WORK INSTRUCTION: With the images removed, transcribe the listing that follows exactly.

· · ·

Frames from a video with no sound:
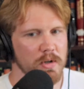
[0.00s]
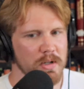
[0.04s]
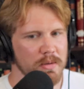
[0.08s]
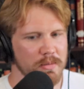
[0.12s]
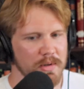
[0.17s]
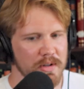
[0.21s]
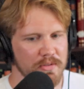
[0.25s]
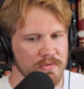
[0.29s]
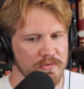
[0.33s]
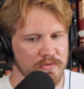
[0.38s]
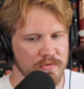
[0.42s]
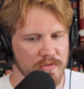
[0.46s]
point
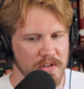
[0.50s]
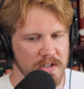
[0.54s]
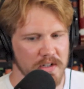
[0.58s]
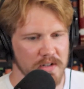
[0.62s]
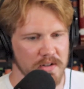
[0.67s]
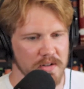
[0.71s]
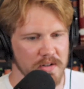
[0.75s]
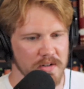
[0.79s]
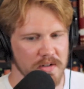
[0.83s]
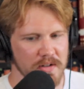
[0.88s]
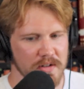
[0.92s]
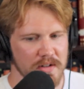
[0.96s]
about
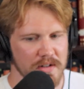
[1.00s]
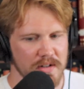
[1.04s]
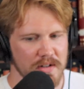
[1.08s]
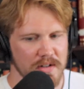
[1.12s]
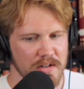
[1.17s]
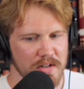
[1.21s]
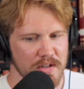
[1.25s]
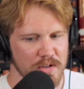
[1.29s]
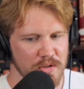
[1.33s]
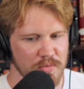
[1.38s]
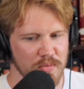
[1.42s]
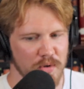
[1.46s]
fear,
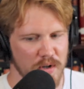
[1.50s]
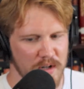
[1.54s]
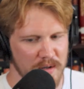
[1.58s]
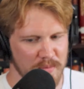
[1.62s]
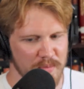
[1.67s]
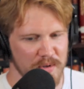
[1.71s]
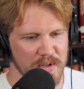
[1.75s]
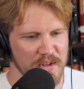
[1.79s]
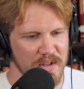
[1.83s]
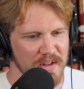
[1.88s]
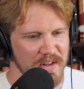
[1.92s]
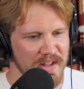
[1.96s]
you brought
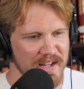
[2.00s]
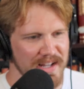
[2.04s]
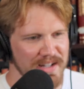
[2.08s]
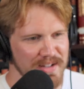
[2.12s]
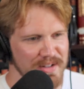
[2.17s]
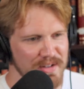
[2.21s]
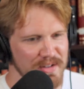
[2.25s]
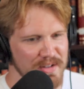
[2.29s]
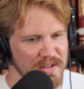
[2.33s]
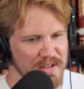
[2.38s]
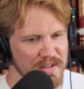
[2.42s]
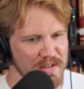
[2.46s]
up on
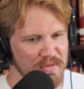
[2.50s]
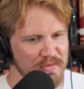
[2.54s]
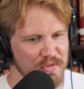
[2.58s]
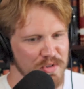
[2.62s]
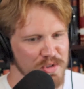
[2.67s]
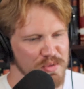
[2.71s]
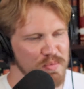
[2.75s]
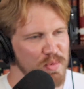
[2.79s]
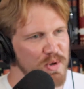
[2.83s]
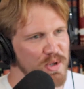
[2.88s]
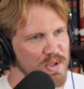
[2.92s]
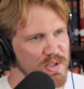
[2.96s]
the
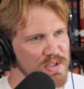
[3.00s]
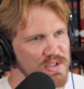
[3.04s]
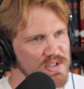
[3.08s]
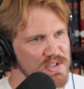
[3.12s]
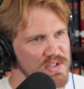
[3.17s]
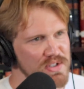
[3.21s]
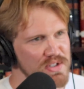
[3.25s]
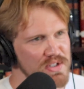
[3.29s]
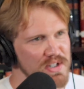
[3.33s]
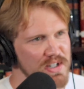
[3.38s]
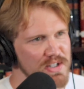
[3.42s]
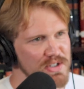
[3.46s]
first part of this
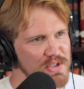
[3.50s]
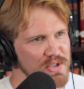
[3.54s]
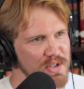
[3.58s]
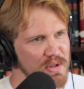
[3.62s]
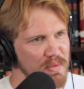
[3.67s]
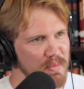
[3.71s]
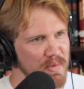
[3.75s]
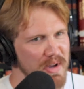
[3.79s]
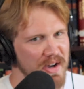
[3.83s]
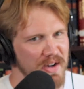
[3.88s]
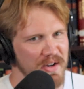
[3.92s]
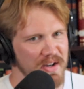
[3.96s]
discussion
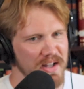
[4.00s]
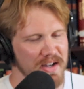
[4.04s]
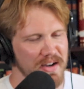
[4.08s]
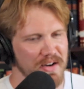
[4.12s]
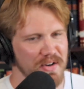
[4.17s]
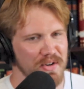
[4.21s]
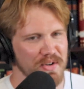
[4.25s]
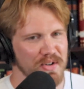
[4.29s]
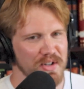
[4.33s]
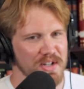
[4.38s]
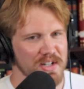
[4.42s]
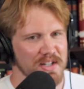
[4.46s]
about
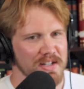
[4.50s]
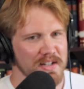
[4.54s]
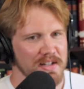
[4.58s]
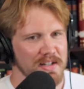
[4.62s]
how,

· · ·

WRITTEN ANSWER:
Frames from a video with no sound:
[0.00s]
[0.04s]
[0.08s]
[0.12s]
[0.17s]
[0.21s]
[0.25s]
[0.29s]
[0.33s]
[0.38s]
[0.42s]
[0.46s]
point
[0.50s]
[0.54s]
[0.58s]
[0.62s]
[0.67s]
[0.71s]
[0.75s]
[0.79s]
[0.83s]
[0.88s]
[0.92s]
[0.96s]
about
[1.00s]
[1.04s]
[1.08s]
[1.12s]
[1.17s]
[1.21s]
[1.25s]
[1.29s]
[1.33s]
[1.38s]
[1.42s]
[1.46s]
fear,
[1.50s]
[1.54s]
[1.58s]
[1.62s]
[1.67s]
[1.71s]
[1.75s]
[1.79s]
[1.83s]
[1.88s]
[1.92s]
[1.96s]
you brought
[2.00s]
[2.04s]
[2.08s]
[2.12s]
[2.17s]
[2.21s]
[2.25s]
[2.29s]
[2.33s]
[2.38s]
[2.42s]
[2.46s]
up on
[2.50s]
[2.54s]
[2.58s]
[2.62s]
[2.67s]
[2.71s]
[2.75s]
[2.79s]
[2.83s]
[2.88s]
[2.92s]
[2.96s]
the
[3.00s]
[3.04s]
[3.08s]
[3.12s]
[3.17s]
[3.21s]
[3.25s]
[3.29s]
[3.33s]
[3.38s]
[3.42s]
[3.46s]
first part of this
[3.50s]
[3.54s]
[3.58s]
[3.62s]
[3.67s]
[3.71s]
[3.75s]
[3.79s]
[3.83s]
[3.88s]
[3.92s]
[3.96s]
discussion
[4.00s]
[4.04s]
[4.08s]
[4.12s]
[4.17s]
[4.21s]
[4.25s]
[4.29s]
[4.33s]
[4.38s]
[4.42s]
[4.46s]
about
[4.50s]
[4.54s]
[4.58s]
[4.62s]
how,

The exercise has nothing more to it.